=== Section Start ===

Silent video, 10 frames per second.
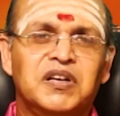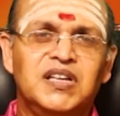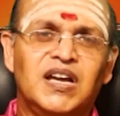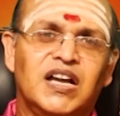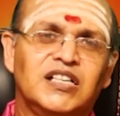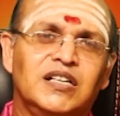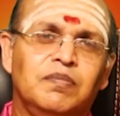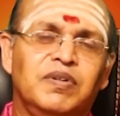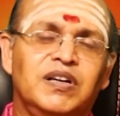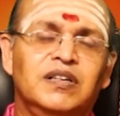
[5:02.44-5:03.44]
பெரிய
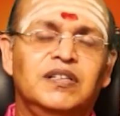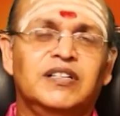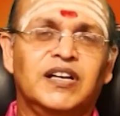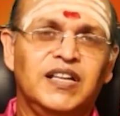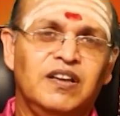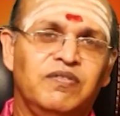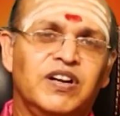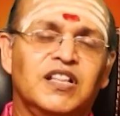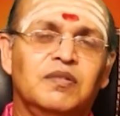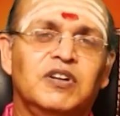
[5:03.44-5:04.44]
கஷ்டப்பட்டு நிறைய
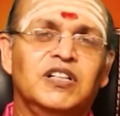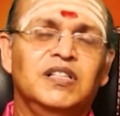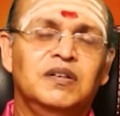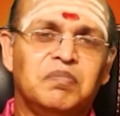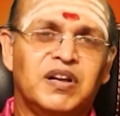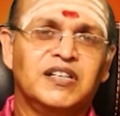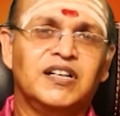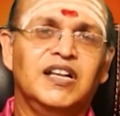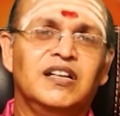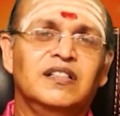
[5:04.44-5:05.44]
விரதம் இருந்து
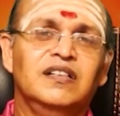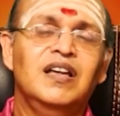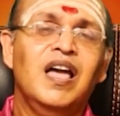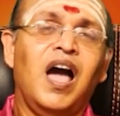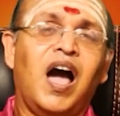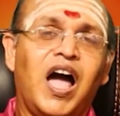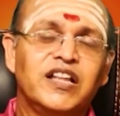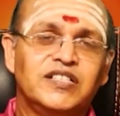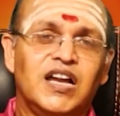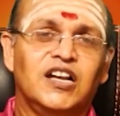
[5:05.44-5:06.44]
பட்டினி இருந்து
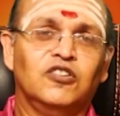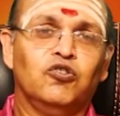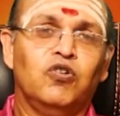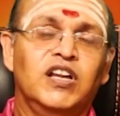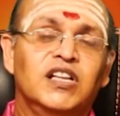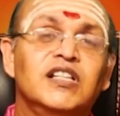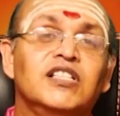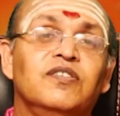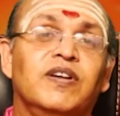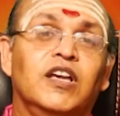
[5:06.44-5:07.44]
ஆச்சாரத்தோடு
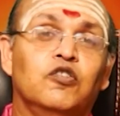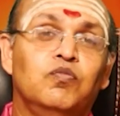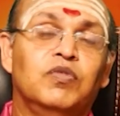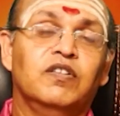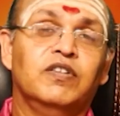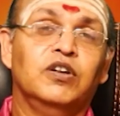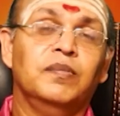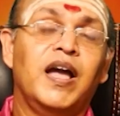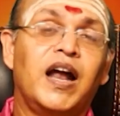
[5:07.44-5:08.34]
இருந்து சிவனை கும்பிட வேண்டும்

=== Section End ===

▶ _PROBLEM TO SOLVE_
Take each line from the records and copy it unchanged, leaving images out.

▶ _RESULT_
Silent video, 10 frames per second.
[5:02.44-5:03.44]
பெரிய
[5:03.44-5:04.44]
கஷ்டப்பட்டு நிறைய
[5:04.44-5:05.44]
விரதம் இருந்து
[5:05.44-5:06.44]
பட்டினி இருந்து
[5:06.44-5:07.44]
ஆச்சாரத்தோடு
[5:07.44-5:08.34]
இருந்து சிவனை கும்பிட வேண்டும்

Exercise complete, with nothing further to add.